- [Task details]:
Each record must be repeated exactly. None may be dropped.
::::
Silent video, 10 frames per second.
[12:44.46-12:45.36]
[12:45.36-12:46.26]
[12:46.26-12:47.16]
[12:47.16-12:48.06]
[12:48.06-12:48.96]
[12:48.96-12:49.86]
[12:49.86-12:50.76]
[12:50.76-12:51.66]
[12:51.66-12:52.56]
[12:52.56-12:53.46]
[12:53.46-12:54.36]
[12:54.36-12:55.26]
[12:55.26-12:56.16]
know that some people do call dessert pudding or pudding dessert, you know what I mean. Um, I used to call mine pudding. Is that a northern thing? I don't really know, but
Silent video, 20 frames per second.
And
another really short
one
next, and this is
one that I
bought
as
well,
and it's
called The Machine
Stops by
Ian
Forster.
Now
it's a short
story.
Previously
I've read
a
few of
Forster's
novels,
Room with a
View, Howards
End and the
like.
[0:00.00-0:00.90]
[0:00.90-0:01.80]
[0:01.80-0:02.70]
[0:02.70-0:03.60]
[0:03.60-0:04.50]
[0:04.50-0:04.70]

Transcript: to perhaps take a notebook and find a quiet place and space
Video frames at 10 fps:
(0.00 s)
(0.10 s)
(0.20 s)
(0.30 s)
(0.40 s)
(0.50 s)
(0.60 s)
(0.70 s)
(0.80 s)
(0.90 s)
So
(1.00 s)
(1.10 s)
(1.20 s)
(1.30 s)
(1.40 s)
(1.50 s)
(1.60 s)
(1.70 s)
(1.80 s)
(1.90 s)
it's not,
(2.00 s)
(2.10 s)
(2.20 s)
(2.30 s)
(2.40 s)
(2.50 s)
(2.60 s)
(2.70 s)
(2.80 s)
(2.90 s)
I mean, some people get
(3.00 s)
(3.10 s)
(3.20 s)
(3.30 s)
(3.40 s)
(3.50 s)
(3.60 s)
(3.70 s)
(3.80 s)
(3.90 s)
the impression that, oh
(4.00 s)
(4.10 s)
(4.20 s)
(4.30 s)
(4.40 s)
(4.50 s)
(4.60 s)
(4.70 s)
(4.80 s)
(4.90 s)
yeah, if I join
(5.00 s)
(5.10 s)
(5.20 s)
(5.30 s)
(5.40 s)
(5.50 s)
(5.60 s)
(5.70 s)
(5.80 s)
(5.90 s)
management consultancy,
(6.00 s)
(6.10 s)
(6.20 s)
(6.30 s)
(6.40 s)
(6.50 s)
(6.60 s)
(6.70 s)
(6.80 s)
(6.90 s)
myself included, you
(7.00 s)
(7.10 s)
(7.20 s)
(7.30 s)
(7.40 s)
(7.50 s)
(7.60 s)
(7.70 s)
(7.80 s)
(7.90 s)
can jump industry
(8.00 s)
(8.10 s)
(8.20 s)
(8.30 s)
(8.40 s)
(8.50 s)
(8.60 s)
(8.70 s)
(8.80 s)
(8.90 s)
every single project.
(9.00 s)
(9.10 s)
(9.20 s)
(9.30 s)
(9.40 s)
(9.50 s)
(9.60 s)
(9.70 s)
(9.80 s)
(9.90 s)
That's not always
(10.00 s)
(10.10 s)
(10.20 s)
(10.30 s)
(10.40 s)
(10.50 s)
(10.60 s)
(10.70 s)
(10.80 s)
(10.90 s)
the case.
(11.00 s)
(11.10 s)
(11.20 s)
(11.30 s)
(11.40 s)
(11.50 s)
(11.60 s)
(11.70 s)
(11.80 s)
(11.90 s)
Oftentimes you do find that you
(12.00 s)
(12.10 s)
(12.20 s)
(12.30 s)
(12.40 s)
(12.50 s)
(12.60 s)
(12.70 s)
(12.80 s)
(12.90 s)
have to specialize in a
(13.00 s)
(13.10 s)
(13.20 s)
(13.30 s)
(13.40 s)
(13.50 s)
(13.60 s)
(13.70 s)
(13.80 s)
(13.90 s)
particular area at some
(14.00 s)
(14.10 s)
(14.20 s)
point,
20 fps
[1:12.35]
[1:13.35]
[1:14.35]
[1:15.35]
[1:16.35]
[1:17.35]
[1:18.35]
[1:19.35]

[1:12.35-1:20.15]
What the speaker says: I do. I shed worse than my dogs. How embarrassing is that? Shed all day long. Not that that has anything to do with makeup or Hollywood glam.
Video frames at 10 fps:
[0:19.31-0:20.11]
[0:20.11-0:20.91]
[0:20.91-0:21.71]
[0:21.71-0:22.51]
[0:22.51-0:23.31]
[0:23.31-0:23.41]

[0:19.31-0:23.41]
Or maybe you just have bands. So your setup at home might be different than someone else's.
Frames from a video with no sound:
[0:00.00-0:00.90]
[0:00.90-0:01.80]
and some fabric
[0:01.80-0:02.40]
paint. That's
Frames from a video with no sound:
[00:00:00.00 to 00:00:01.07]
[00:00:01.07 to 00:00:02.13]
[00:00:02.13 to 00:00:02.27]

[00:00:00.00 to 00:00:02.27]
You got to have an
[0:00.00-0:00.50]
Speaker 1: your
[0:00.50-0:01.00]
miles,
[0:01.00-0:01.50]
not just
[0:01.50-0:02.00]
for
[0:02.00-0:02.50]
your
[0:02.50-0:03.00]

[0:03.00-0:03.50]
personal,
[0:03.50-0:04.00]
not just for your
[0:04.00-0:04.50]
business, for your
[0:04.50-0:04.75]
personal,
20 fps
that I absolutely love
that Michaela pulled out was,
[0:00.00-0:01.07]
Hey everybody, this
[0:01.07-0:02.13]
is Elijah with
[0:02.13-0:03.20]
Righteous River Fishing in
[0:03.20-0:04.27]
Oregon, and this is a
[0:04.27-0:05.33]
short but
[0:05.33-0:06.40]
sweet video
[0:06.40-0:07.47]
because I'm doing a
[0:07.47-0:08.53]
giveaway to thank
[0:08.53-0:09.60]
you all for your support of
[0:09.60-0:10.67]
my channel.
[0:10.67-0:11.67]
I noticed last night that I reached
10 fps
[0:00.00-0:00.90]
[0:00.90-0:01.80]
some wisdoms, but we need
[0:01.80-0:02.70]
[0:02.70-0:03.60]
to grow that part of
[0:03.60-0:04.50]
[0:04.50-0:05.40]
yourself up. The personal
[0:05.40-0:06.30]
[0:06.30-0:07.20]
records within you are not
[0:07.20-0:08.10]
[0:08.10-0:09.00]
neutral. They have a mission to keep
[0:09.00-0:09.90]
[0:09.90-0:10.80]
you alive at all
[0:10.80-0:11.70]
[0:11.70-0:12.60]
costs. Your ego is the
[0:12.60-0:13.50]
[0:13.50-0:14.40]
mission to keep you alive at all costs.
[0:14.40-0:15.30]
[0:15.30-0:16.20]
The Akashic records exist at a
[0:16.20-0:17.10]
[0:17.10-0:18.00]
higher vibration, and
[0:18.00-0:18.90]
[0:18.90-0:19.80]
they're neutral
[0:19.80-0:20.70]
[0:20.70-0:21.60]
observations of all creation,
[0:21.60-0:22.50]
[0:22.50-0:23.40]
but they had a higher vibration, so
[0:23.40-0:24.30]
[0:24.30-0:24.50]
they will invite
::::
- [Response to the exercise]:
Silent video, 10 frames per second.
[12:44.46-12:45.36]
[12:45.36-12:46.26]
[12:46.26-12:47.16]
[12:47.16-12:48.06]
[12:48.06-12:48.96]
[12:48.96-12:49.86]
[12:49.86-12:50.76]
[12:50.76-12:51.66]
[12:51.66-12:52.56]
[12:52.56-12:53.46]
[12:53.46-12:54.36]
[12:54.36-12:55.26]
[12:55.26-12:56.16]
know that some people do call dessert pudding or pudding dessert, you know what I mean. Um, I used to call mine pudding. Is that a northern thing? I don't really know, but
Silent video, 20 frames per second.
And
another really short
one
next, and this is
one that I
bought
as
well,
and it's
called The Machine
Stops by
Ian
Forster.
Now
it's a short
story.
Previously
I've read
a
few of
Forster's
novels,
Room with a
View, Howards
End and the
like.
[0:00.00-0:00.90]
[0:00.90-0:01.80]
[0:01.80-0:02.70]
[0:02.70-0:03.60]
[0:03.60-0:04.50]
[0:04.50-0:04.70]

Transcript: to perhaps take a notebook and find a quiet place and space
Video frames at 10 fps:
(0.00 s)
(0.10 s)
(0.20 s)
(0.30 s)
(0.40 s)
(0.50 s)
(0.60 s)
(0.70 s)
(0.80 s)
(0.90 s)
So
(1.00 s)
(1.10 s)
(1.20 s)
(1.30 s)
(1.40 s)
(1.50 s)
(1.60 s)
(1.70 s)
(1.80 s)
(1.90 s)
it's not,
(2.00 s)
(2.10 s)
(2.20 s)
(2.30 s)
(2.40 s)
(2.50 s)
(2.60 s)
(2.70 s)
(2.80 s)
(2.90 s)
I mean, some people get
(3.00 s)
(3.10 s)
(3.20 s)
(3.30 s)
(3.40 s)
(3.50 s)
(3.60 s)
(3.70 s)
(3.80 s)
(3.90 s)
the impression that, oh
(4.00 s)
(4.10 s)
(4.20 s)
(4.30 s)
(4.40 s)
(4.50 s)
(4.60 s)
(4.70 s)
(4.80 s)
(4.90 s)
yeah, if I join
(5.00 s)
(5.10 s)
(5.20 s)
(5.30 s)
(5.40 s)
(5.50 s)
(5.60 s)
(5.70 s)
(5.80 s)
(5.90 s)
management consultancy,
(6.00 s)
(6.10 s)
(6.20 s)
(6.30 s)
(6.40 s)
(6.50 s)
(6.60 s)
(6.70 s)
(6.80 s)
(6.90 s)
myself included, you
(7.00 s)
(7.10 s)
(7.20 s)
(7.30 s)
(7.40 s)
(7.50 s)
(7.60 s)
(7.70 s)
(7.80 s)
(7.90 s)
can jump industry
(8.00 s)
(8.10 s)
(8.20 s)
(8.30 s)
(8.40 s)
(8.50 s)
(8.60 s)
(8.70 s)
(8.80 s)
(8.90 s)
every single project.
(9.00 s)
(9.10 s)
(9.20 s)
(9.30 s)
(9.40 s)
(9.50 s)
(9.60 s)
(9.70 s)
(9.80 s)
(9.90 s)
That's not always
(10.00 s)
(10.10 s)
(10.20 s)
(10.30 s)
(10.40 s)
(10.50 s)
(10.60 s)
(10.70 s)
(10.80 s)
(10.90 s)
the case.
(11.00 s)
(11.10 s)
(11.20 s)
(11.30 s)
(11.40 s)
(11.50 s)
(11.60 s)
(11.70 s)
(11.80 s)
(11.90 s)
Oftentimes you do find that you
(12.00 s)
(12.10 s)
(12.20 s)
(12.30 s)
(12.40 s)
(12.50 s)
(12.60 s)
(12.70 s)
(12.80 s)
(12.90 s)
have to specialize in a
(13.00 s)
(13.10 s)
(13.20 s)
(13.30 s)
(13.40 s)
(13.50 s)
(13.60 s)
(13.70 s)
(13.80 s)
(13.90 s)
particular area at some
(14.00 s)
(14.10 s)
(14.20 s)
point,
20 fps
[1:12.35]
[1:13.35]
[1:14.35]
[1:15.35]
[1:16.35]
[1:17.35]
[1:18.35]
[1:19.35]

[1:12.35-1:20.15]
What the speaker says: I do. I shed worse than my dogs. How embarrassing is that? Shed all day long. Not that that has anything to do with makeup or Hollywood glam.
Video frames at 10 fps:
[0:19.31-0:20.11]
[0:20.11-0:20.91]
[0:20.91-0:21.71]
[0:21.71-0:22.51]
[0:22.51-0:23.31]
[0:23.31-0:23.41]

[0:19.31-0:23.41]
Or maybe you just have bands. So your setup at home might be different than someone else's.
Frames from a video with no sound:
[0:00.00-0:00.90]
[0:00.90-0:01.80]
and some fabric
[0:01.80-0:02.40]
paint. That's
Frames from a video with no sound:
[00:00:00.00 to 00:00:01.07]
[00:00:01.07 to 00:00:02.13]
[00:00:02.13 to 00:00:02.27]

[00:00:00.00 to 00:00:02.27]
You got to have an
[0:00.00-0:00.50]
Speaker 1: your
[0:00.50-0:01.00]
miles,
[0:01.00-0:01.50]
not just
[0:01.50-0:02.00]
for
[0:02.00-0:02.50]
your
[0:02.50-0:03.00]

[0:03.00-0:03.50]
personal,
[0:03.50-0:04.00]
not just for your
[0:04.00-0:04.50]
business, for your
[0:04.50-0:04.75]
personal,
20 fps
that I absolutely love
that Michaela pulled out was,
[0:00.00-0:01.07]
Hey everybody, this
[0:01.07-0:02.13]
is Elijah with
[0:02.13-0:03.20]
Righteous River Fishing in
[0:03.20-0:04.27]
Oregon, and this is a
[0:04.27-0:05.33]
short but
[0:05.33-0:06.40]
sweet video
[0:06.40-0:07.47]
because I'm doing a
[0:07.47-0:08.53]
giveaway to thank
[0:08.53-0:09.60]
you all for your support of
[0:09.60-0:10.67]
my channel.
[0:10.67-0:11.67]
I noticed last night that I reached
10 fps
[0:00.00-0:00.90]
[0:00.90-0:01.80]
some wisdoms, but we need
[0:01.80-0:02.70]
[0:02.70-0:03.60]
to grow that part of
[0:03.60-0:04.50]
[0:04.50-0:05.40]
yourself up. The personal
[0:05.40-0:06.30]
[0:06.30-0:07.20]
records within you are not
[0:07.20-0:08.10]
[0:08.10-0:09.00]
neutral. They have a mission to keep
[0:09.00-0:09.90]
[0:09.90-0:10.80]
you alive at all
[0:10.80-0:11.70]
[0:11.70-0:12.60]
costs. Your ego is the
[0:12.60-0:13.50]
[0:13.50-0:14.40]
mission to keep you alive at all costs.
[0:14.40-0:15.30]
[0:15.30-0:16.20]
The Akashic records exist at a
[0:16.20-0:17.10]
[0:17.10-0:18.00]
higher vibration, and
[0:18.00-0:18.90]
[0:18.90-0:19.80]
they're neutral
[0:19.80-0:20.70]
[0:20.70-0:21.60]
observations of all creation,
[0:21.60-0:22.50]
[0:22.50-0:23.40]
but they had a higher vibration, so
[0:23.40-0:24.30]
[0:24.30-0:24.50]
they will invite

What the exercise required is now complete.